Exercise: Every entry below must be repeated exactly; skip the pictures.

Stored data entries:
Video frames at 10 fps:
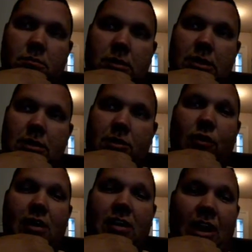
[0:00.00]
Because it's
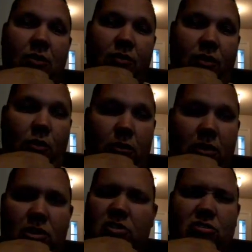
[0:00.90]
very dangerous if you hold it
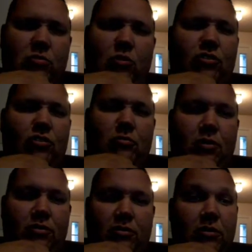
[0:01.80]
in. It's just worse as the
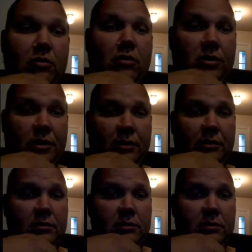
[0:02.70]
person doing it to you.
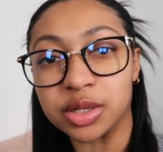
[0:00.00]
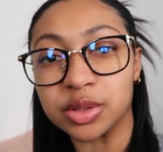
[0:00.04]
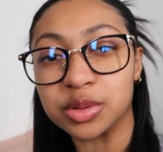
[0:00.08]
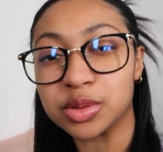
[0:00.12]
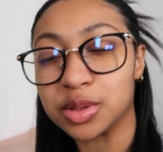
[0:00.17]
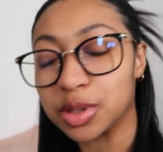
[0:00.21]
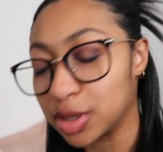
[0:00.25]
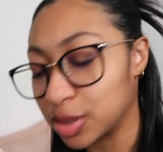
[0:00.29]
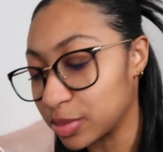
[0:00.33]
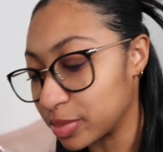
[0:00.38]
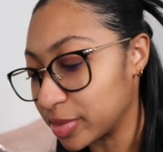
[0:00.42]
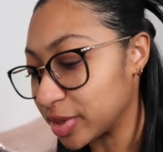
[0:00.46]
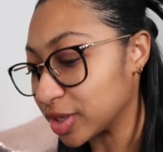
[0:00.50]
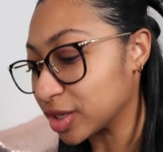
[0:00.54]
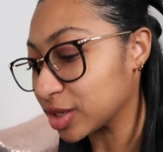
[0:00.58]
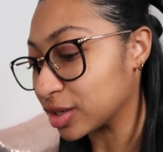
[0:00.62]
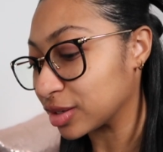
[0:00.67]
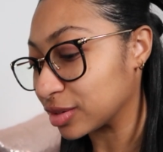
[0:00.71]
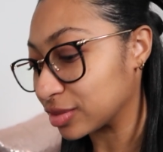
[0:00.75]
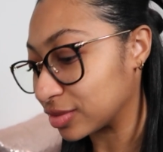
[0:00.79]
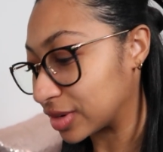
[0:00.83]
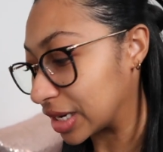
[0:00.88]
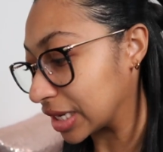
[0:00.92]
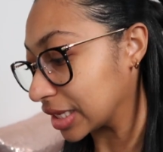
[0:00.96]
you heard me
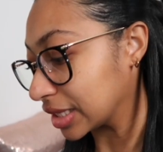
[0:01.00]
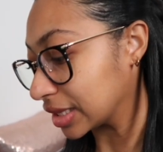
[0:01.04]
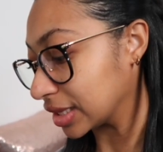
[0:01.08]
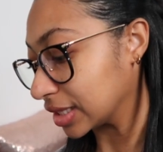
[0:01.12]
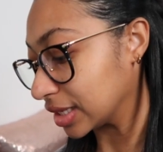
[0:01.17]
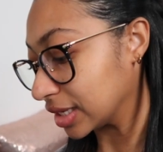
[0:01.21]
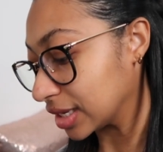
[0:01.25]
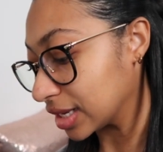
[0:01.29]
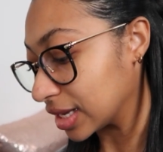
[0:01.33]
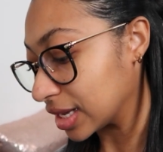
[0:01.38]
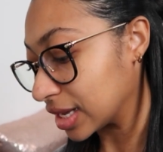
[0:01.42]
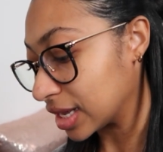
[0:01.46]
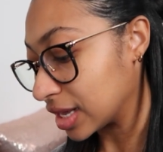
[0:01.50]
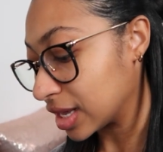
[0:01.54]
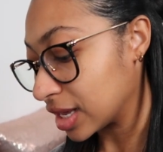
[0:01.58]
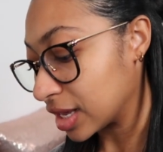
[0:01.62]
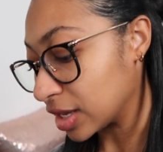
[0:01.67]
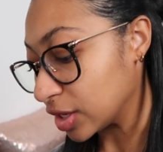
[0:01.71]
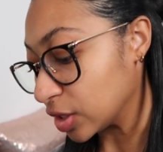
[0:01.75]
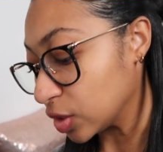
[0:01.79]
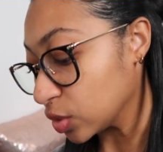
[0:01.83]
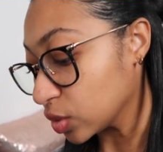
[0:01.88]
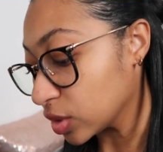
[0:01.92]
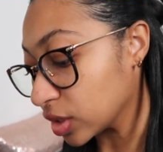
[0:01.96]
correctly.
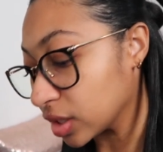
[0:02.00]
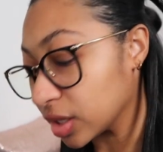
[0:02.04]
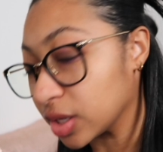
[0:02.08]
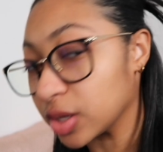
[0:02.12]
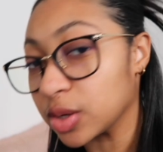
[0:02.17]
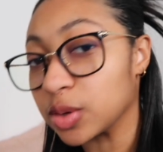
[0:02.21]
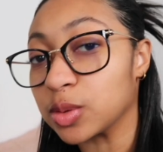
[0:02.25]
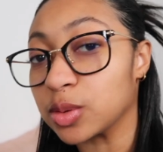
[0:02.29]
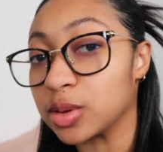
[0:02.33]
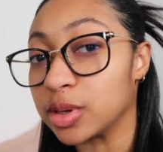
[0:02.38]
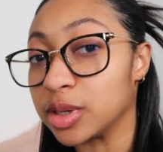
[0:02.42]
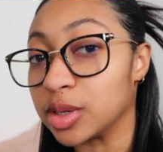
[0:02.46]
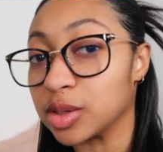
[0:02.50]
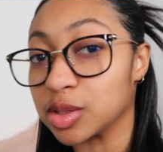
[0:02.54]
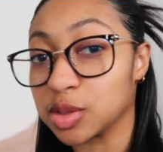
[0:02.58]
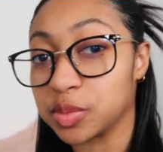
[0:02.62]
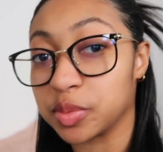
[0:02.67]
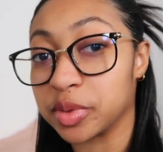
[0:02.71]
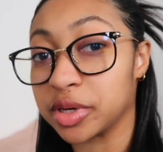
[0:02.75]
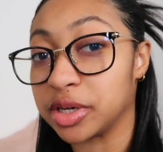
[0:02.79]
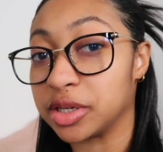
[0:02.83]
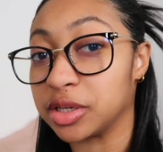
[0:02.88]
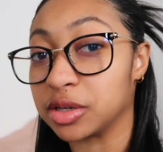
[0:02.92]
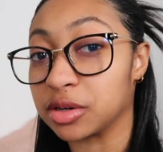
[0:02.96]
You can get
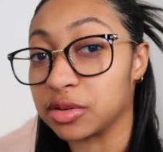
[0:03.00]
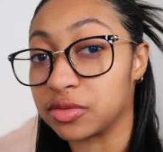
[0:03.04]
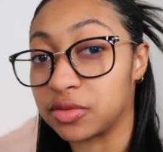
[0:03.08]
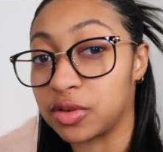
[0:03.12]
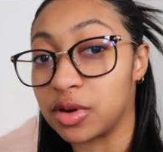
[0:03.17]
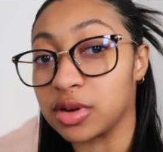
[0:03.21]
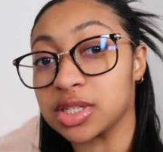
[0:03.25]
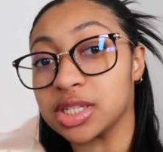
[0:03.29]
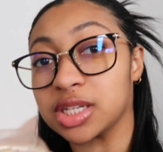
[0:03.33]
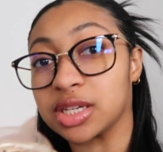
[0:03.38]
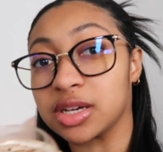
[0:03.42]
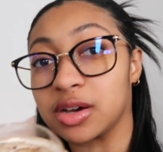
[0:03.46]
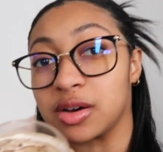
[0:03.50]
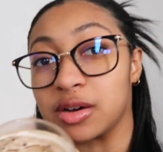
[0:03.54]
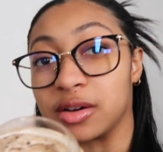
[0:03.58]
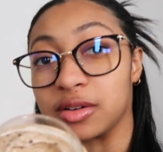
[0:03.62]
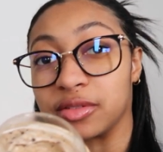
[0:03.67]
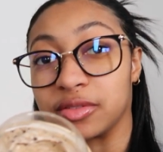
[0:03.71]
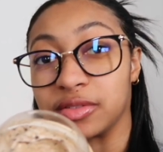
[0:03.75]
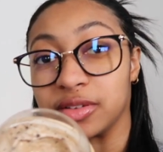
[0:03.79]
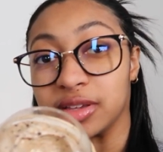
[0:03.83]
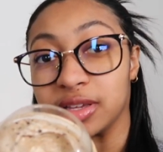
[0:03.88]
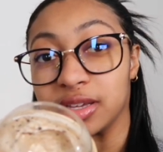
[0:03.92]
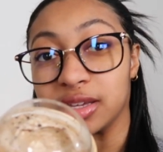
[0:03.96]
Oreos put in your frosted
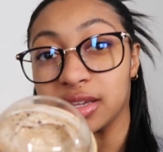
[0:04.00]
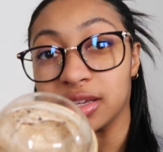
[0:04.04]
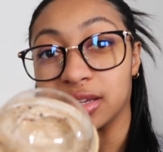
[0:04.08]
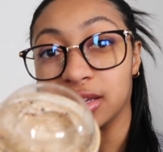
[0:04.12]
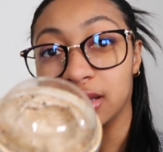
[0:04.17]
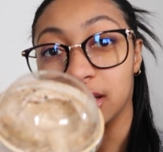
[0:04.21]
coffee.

Solution to the exercise:
Video frames at 10 fps:
[0:00.00]
Because it's
[0:00.90]
very dangerous if you hold it
[0:01.80]
in. It's just worse as the
[0:02.70]
person doing it to you.
[0:00.00]
[0:00.04]
[0:00.08]
[0:00.12]
[0:00.17]
[0:00.21]
[0:00.25]
[0:00.29]
[0:00.33]
[0:00.38]
[0:00.42]
[0:00.46]
[0:00.50]
[0:00.54]
[0:00.58]
[0:00.62]
[0:00.67]
[0:00.71]
[0:00.75]
[0:00.79]
[0:00.83]
[0:00.88]
[0:00.92]
[0:00.96]
you heard me
[0:01.00]
[0:01.04]
[0:01.08]
[0:01.12]
[0:01.17]
[0:01.21]
[0:01.25]
[0:01.29]
[0:01.33]
[0:01.38]
[0:01.42]
[0:01.46]
[0:01.50]
[0:01.54]
[0:01.58]
[0:01.62]
[0:01.67]
[0:01.71]
[0:01.75]
[0:01.79]
[0:01.83]
[0:01.88]
[0:01.92]
[0:01.96]
correctly.
[0:02.00]
[0:02.04]
[0:02.08]
[0:02.12]
[0:02.17]
[0:02.21]
[0:02.25]
[0:02.29]
[0:02.33]
[0:02.38]
[0:02.42]
[0:02.46]
[0:02.50]
[0:02.54]
[0:02.58]
[0:02.62]
[0:02.67]
[0:02.71]
[0:02.75]
[0:02.79]
[0:02.83]
[0:02.88]
[0:02.92]
[0:02.96]
You can get
[0:03.00]
[0:03.04]
[0:03.08]
[0:03.12]
[0:03.17]
[0:03.21]
[0:03.25]
[0:03.29]
[0:03.33]
[0:03.38]
[0:03.42]
[0:03.46]
[0:03.50]
[0:03.54]
[0:03.58]
[0:03.62]
[0:03.67]
[0:03.71]
[0:03.75]
[0:03.79]
[0:03.83]
[0:03.88]
[0:03.92]
[0:03.96]
Oreos put in your frosted
[0:04.00]
[0:04.04]
[0:04.08]
[0:04.12]
[0:04.17]
[0:04.21]
coffee.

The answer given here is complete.